Are Soft Coated Wheaten Terriers prone to kidney disease? Protein losing nephropathy is a breed concern, with 18.0% of Wheaten Terriers carrying the NPHS1 variant (Donner 2023, n=607). Not every carrier pair produces an affected dog, but screening breeding stock is recommended by the breed club.
What is degenerative myelopathy and when does it show up? Degenerative myelopathy is a progressive spinal-cord disease that causes hind-limb weakness and eventually paralysis. It typically emerges in middle age to senior years. The condition is incurable. Genetic testing can identify carriers.
Should I do a DNA test on my Soft Coated Wheaten Terrier? For breeding stock, yes. The Soft Coated Wheaten Terrier Club of America recommends testing for DM, PLN, and cystinuria variants before breeding. For pet dogs, testing informs you of carrier status but does not change management unless clinical signs emerge.

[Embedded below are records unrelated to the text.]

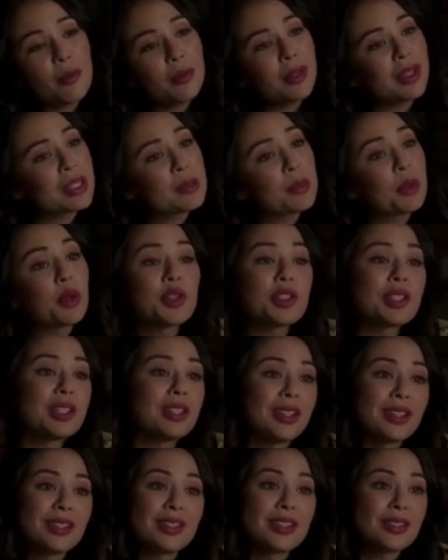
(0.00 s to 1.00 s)
very
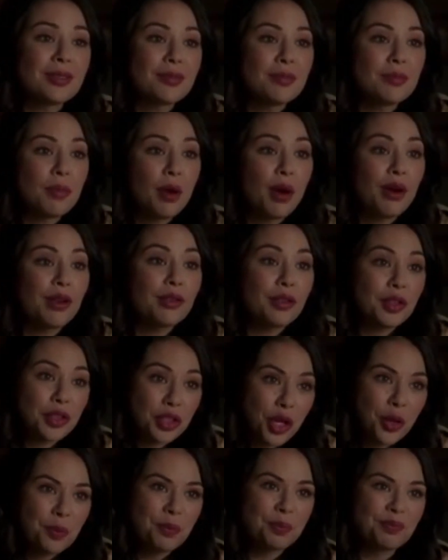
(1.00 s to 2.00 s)
complex person. It's
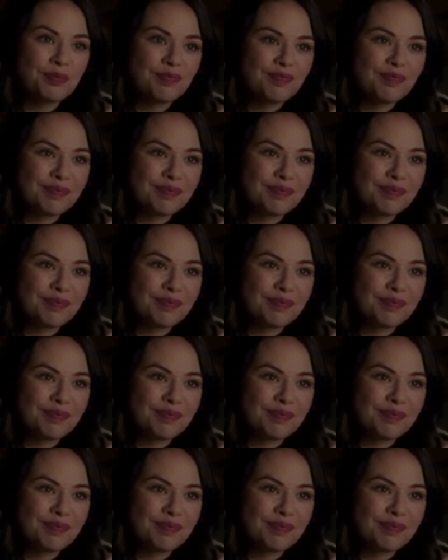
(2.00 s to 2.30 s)
part of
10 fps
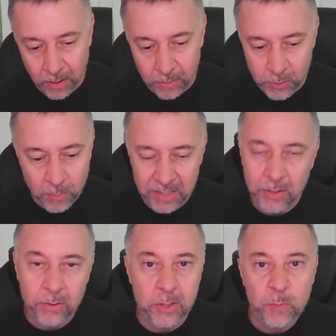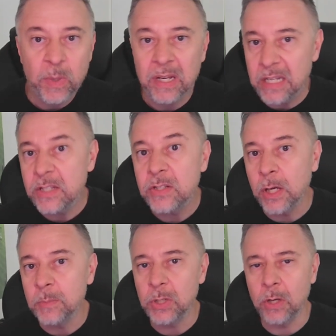also meant I couldn't spend any
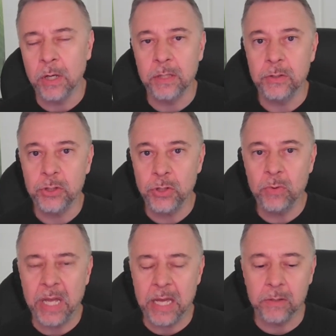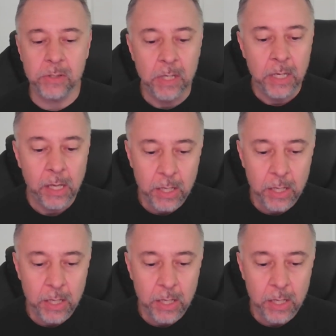stubs on showdowns.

How long do Soft Coated Wheaten Terriers live? The breed median lifespan is commonly cited as approximately 12 to 14 years by the Soft Coated Wheaten Terrier Club of America (scwtca.org). Individual longevity varies with genetics, early-life care, weight management, and screening for breed-typical conditions like kidney disease.
What should I feed a Soft Coated Wheaten Terrier? A moderate-protein (18 to 22% dry-matter basis), complete-and-balanced adult formula is appropriate for healthy adults. Portion control is essential because the breed is food-motivated and prone to weight gain. Dogs with clinical kidney disease should transition to a lower-protein, low-sodium therapeutic diet under veterinary guidance.
Are Soft Coated Wheaten Terriers good with children? Yes. The breed was developed as a working farm terrier and is known for loyalty to family. Supervision with very small children is standard practice, as with any terrier.
Do Soft Coated Wheaten Terriers have ear infections? Ear infections are not documented as a major breed concern. Ear infections are not documented as a major breed concern for Soft Coated Wheaten Terriers, and the breed is not among those flagged in OFA health surveys for chronic otitis.